Provides insight into the culture and society of the Chagga people
Bruno Gutmann (1876-1966) was a German Lutheran missionary. In 1902 he went to Chaggaland on the slopes of Mt. Kilimanjaro in Deutsch-Ostafrika (now Tanzania) and stayed with brief interruptions for 36 years. Owing to his ‘intensive involvement with a single tribe in East Africa,’ stated Ernst Jäschke, his successor, ‘he was able to understand and love them as no other European did.’
Gutmann published 23 books and 476 articles about the Chagga, including a Swahili hymnal and a Kichagga New Testament. He wrote: ‘The so-called “primitive races” are not childish organisms and easily manageable, as some believe. Not only does the spirit of past generations live within them, but extinct cultures also smoulder within their souls. Would, therefore, that, in addition to bringing in the disintegrating influences of our civilization, the colonial powers might provide constructive and sensible development programs that use creatively indigenous forms for service to the whole community, else ineradicable life forces flare up unexpectedly like flames from a ruined structure.’
Poetry and Thinking of the Chagga is the first and only English translation of Gutmann’s first book, Dichten und Denken der Dschagganeger: Beiträge zur ostafrikanischen Volkskunde, in which he describes the Chagga’s clan legends, ancestor worship, chiefdom rule, marriage, childbirth, notions of death (the ‘Realm of the Dead’), mourning and burial customs, the exalted position accorded to warriors, superstitions, fears of curses and ‘curse pots’, reliance on sorcerers and witch doctors, and ideas about the sun, the moon and God.
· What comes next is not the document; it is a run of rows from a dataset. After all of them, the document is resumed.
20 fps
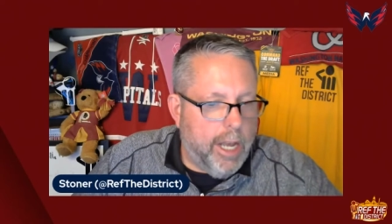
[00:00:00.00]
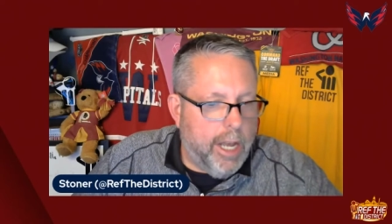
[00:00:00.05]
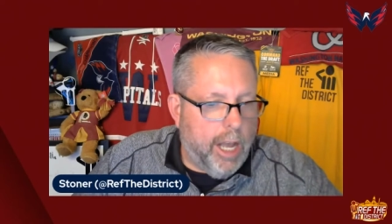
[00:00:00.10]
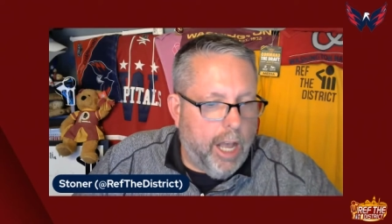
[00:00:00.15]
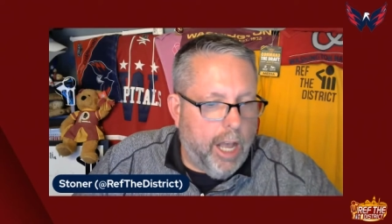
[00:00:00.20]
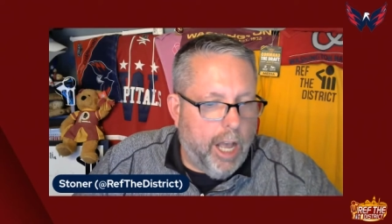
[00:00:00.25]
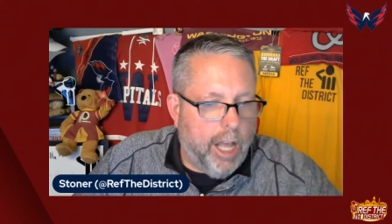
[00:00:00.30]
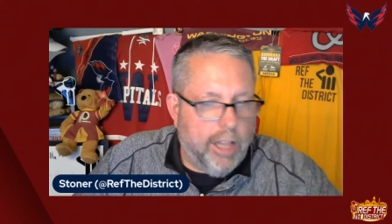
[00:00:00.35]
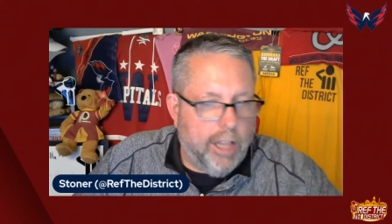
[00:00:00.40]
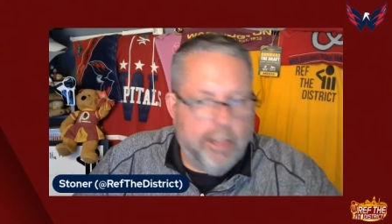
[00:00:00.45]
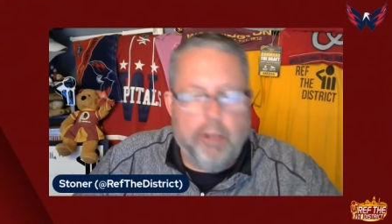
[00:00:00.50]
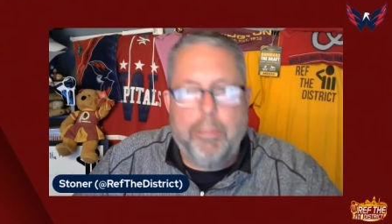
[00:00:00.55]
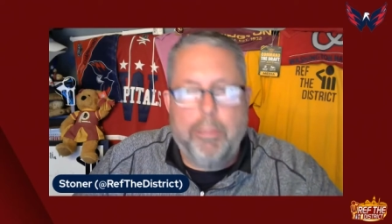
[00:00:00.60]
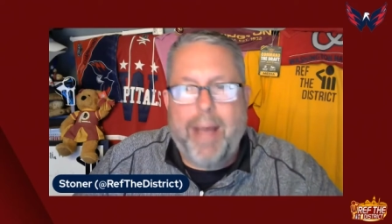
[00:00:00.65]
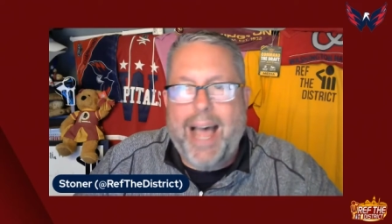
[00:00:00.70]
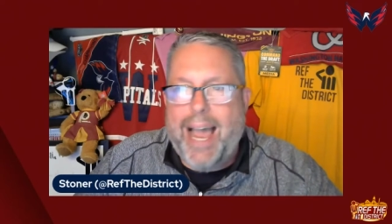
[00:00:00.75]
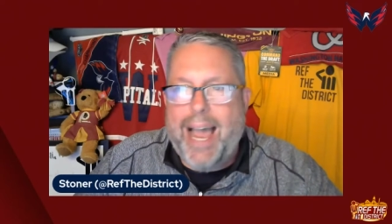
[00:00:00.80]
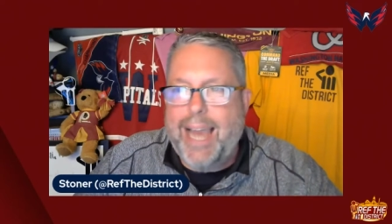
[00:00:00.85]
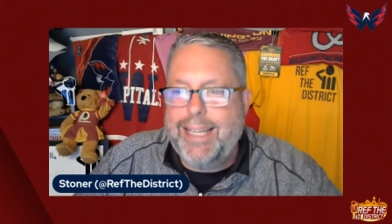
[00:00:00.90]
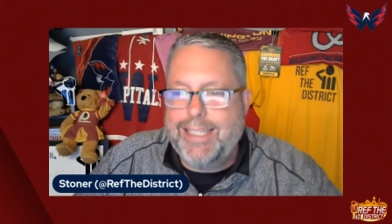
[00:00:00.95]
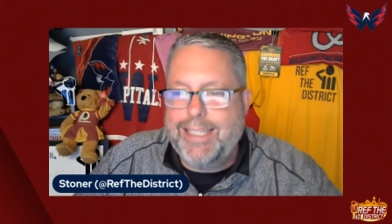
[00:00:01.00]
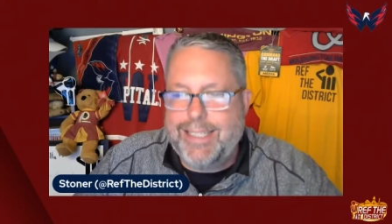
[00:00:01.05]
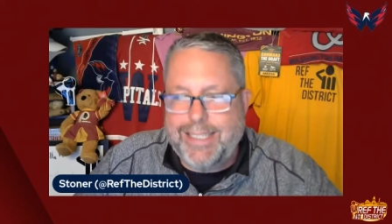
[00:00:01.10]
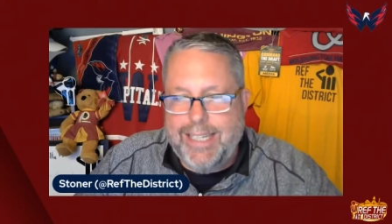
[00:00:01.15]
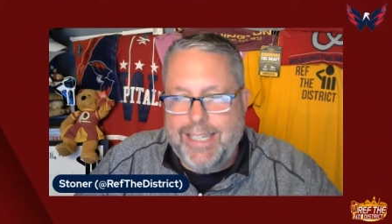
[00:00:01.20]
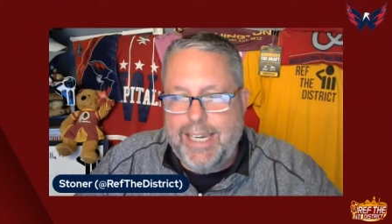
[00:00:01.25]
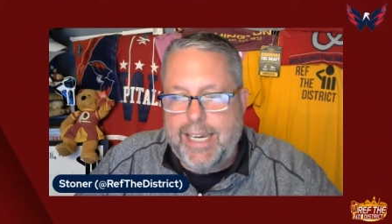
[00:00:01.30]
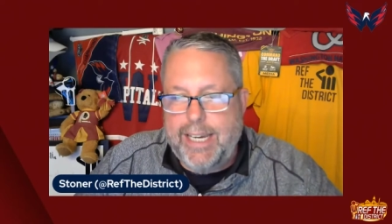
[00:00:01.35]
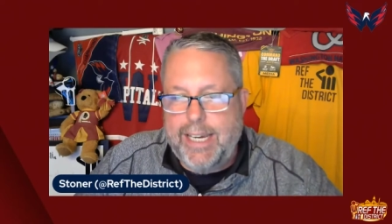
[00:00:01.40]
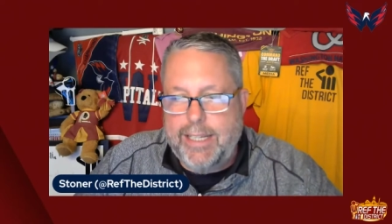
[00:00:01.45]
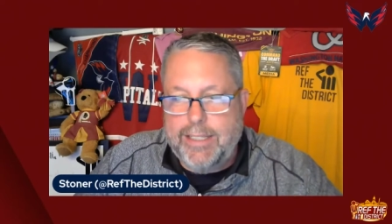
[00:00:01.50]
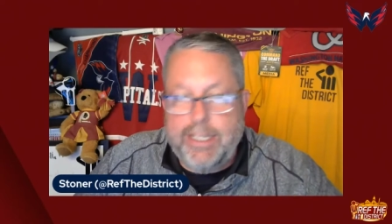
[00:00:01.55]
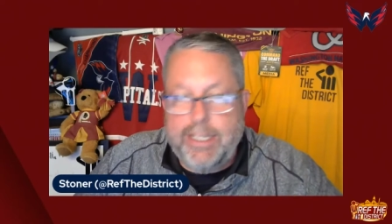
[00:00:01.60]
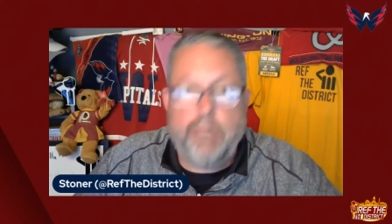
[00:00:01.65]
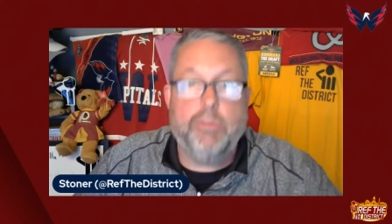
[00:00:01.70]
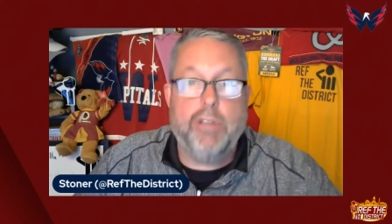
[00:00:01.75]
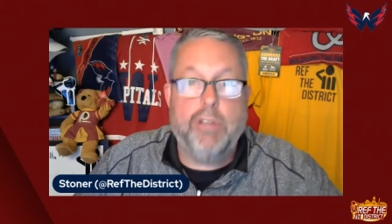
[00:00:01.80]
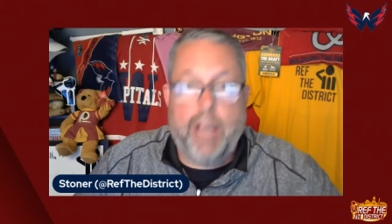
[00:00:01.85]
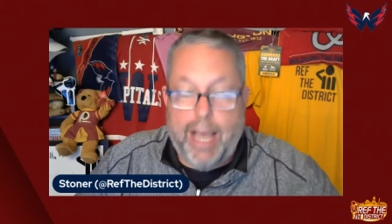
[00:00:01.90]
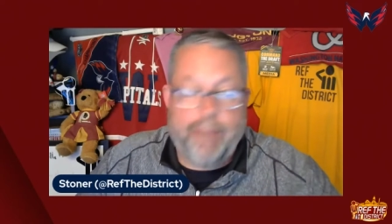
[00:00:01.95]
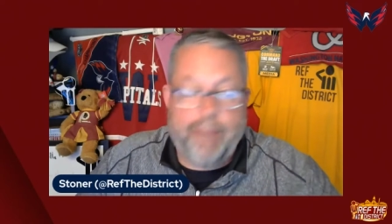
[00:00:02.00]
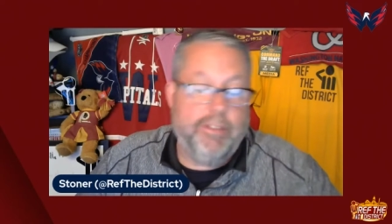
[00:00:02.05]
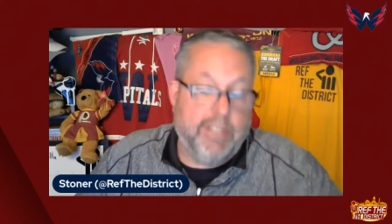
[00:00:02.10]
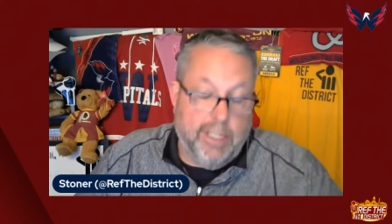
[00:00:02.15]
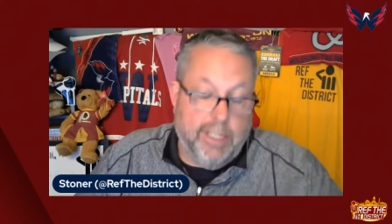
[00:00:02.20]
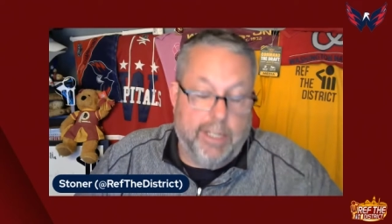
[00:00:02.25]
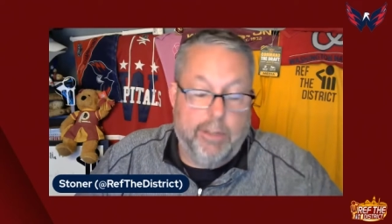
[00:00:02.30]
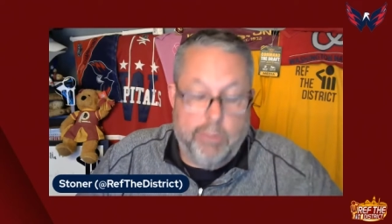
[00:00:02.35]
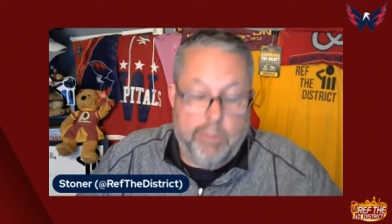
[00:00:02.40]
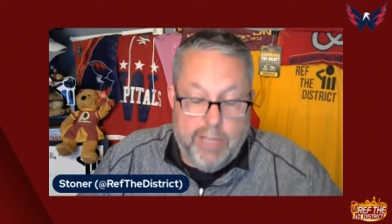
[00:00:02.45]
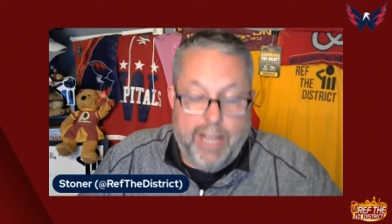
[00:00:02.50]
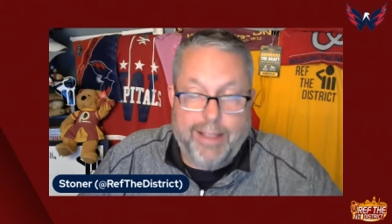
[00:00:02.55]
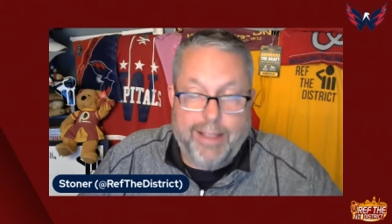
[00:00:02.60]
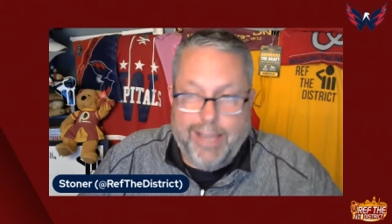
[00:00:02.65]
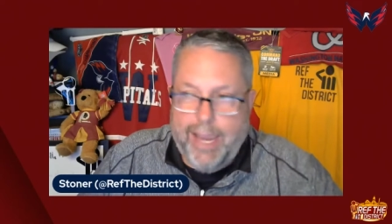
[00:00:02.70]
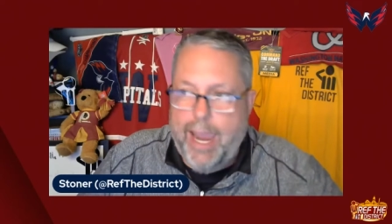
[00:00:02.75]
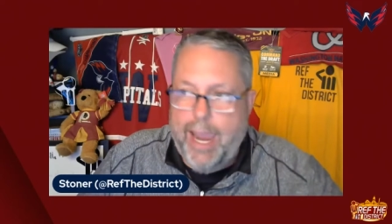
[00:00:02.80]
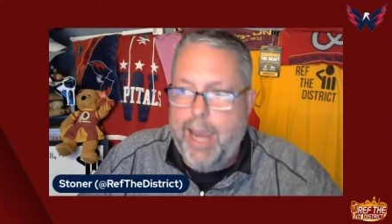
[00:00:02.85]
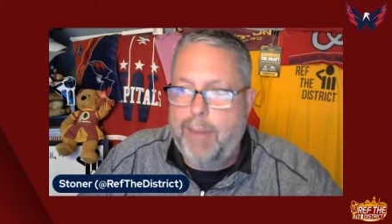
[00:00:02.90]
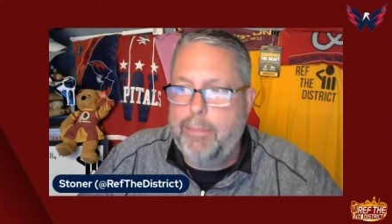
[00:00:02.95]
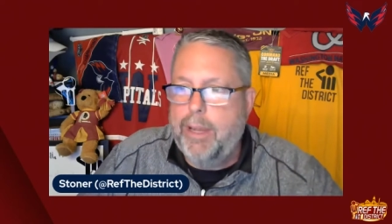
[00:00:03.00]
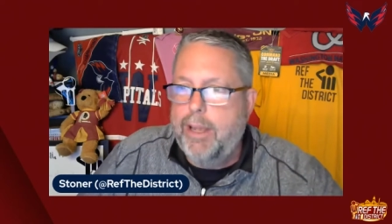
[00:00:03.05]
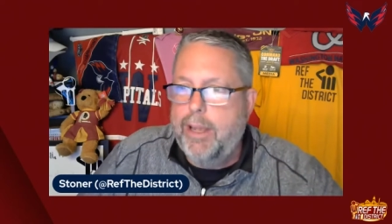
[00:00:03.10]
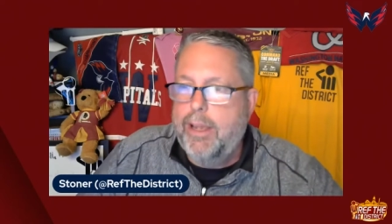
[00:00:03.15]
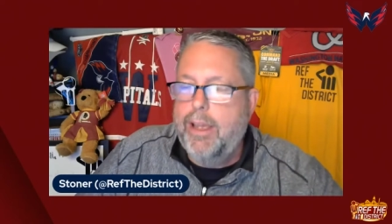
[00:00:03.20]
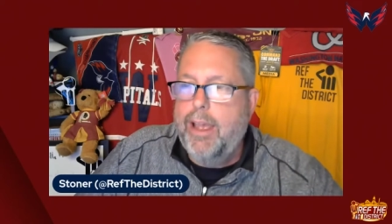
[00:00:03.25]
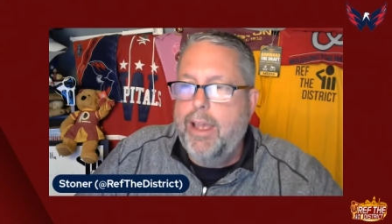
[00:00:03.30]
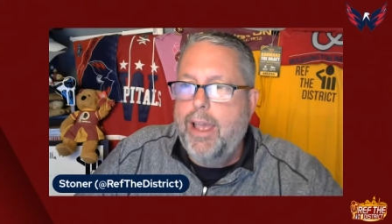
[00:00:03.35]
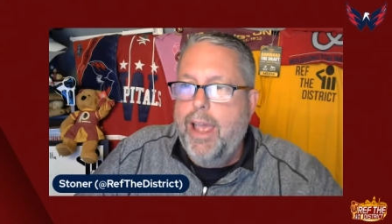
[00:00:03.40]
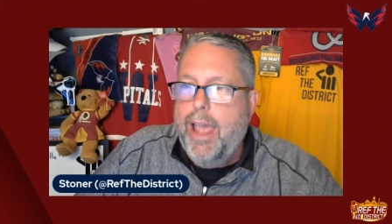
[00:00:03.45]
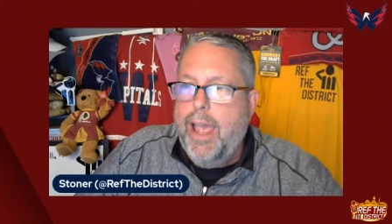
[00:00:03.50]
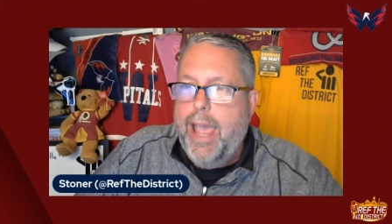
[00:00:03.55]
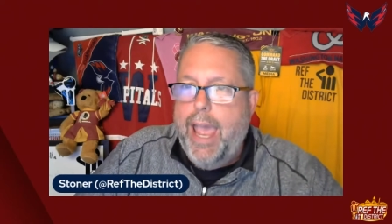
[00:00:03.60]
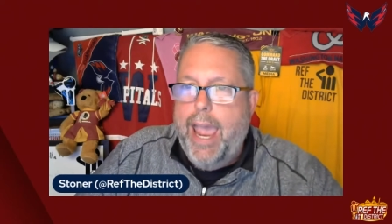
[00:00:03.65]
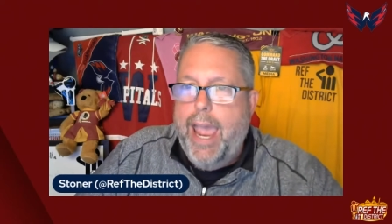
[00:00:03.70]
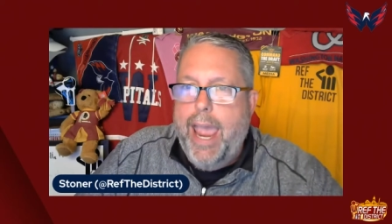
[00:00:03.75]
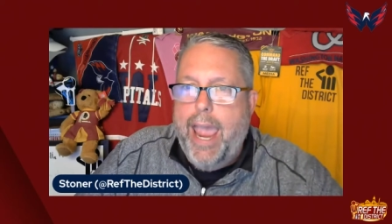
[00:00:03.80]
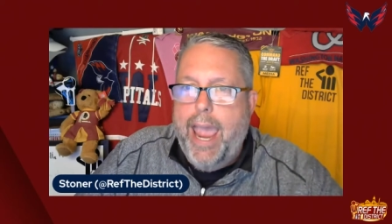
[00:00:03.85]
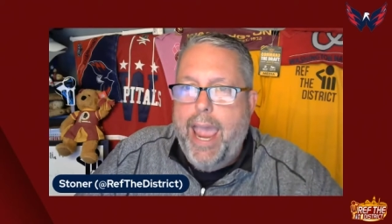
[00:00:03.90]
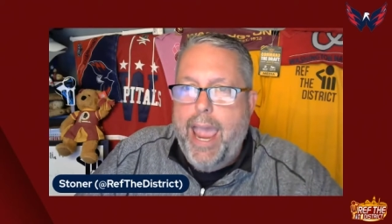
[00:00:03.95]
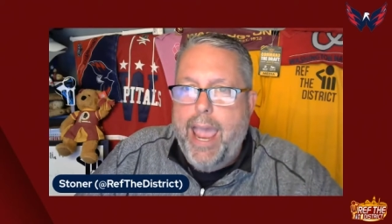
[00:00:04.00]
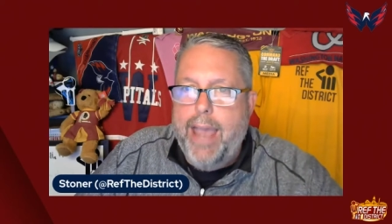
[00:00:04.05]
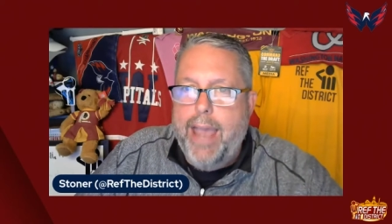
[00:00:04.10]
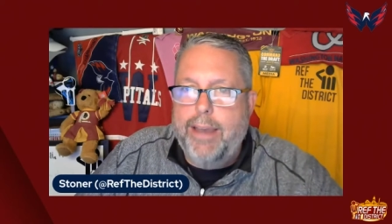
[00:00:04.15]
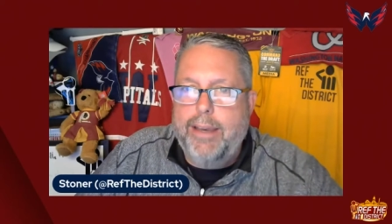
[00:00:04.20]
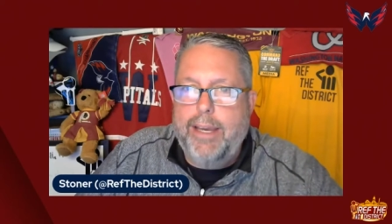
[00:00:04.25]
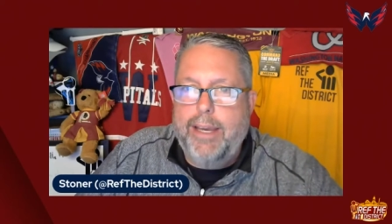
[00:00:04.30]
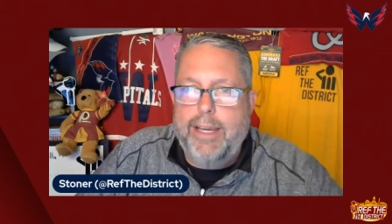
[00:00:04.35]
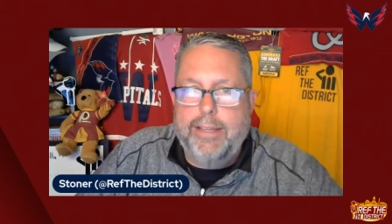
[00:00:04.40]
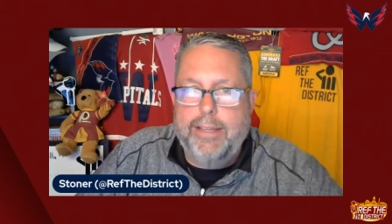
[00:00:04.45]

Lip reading: A little behind the scenes. He was at the game. And he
An ethnologist and missiologist, Gutmann, according to Boston University’s School of Theology, ‘became justly famous for his studies on Chagga religion, society, and customs, which remained unsurpassed…’ This new edition of his seminal study will be of interest to today’s English-speaking Africanists and students of missionary history.
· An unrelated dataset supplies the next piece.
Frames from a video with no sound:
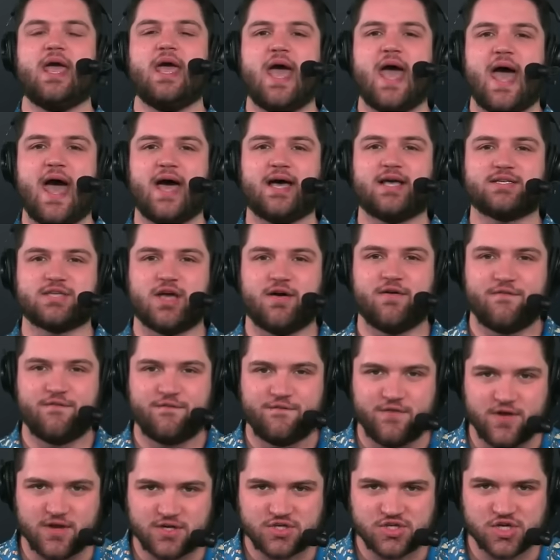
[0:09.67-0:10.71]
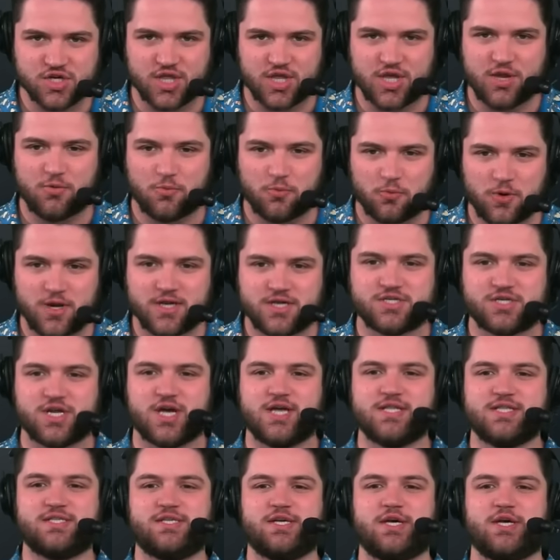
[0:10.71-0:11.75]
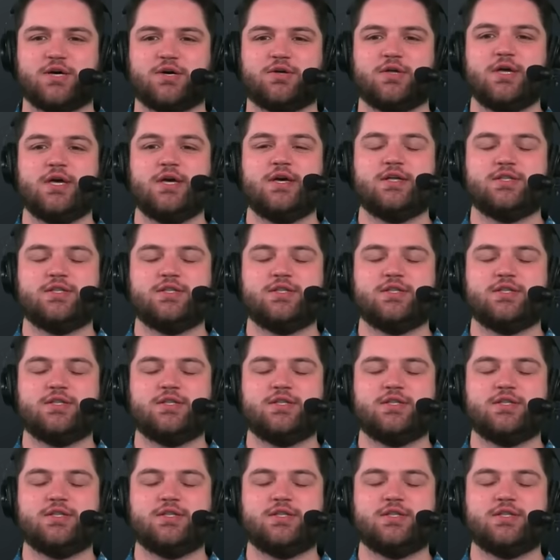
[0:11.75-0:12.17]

has officially reached a deal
Ilona Gruber Drivdal is a German anthropologist. After finishing her study of the Chagga at the University of Bergen, she taught Anthropology at Hedmark University and for the past twenty years has organized seminars and encouraged and advised tour groups regarding Gutmann’s work. Shelby Tucker has written several books including The Last Banana: Dancing with the Watu. ‘He is an author who has a deep understanding and experience of Africa.’ Catholic Herald, 30 June 2011.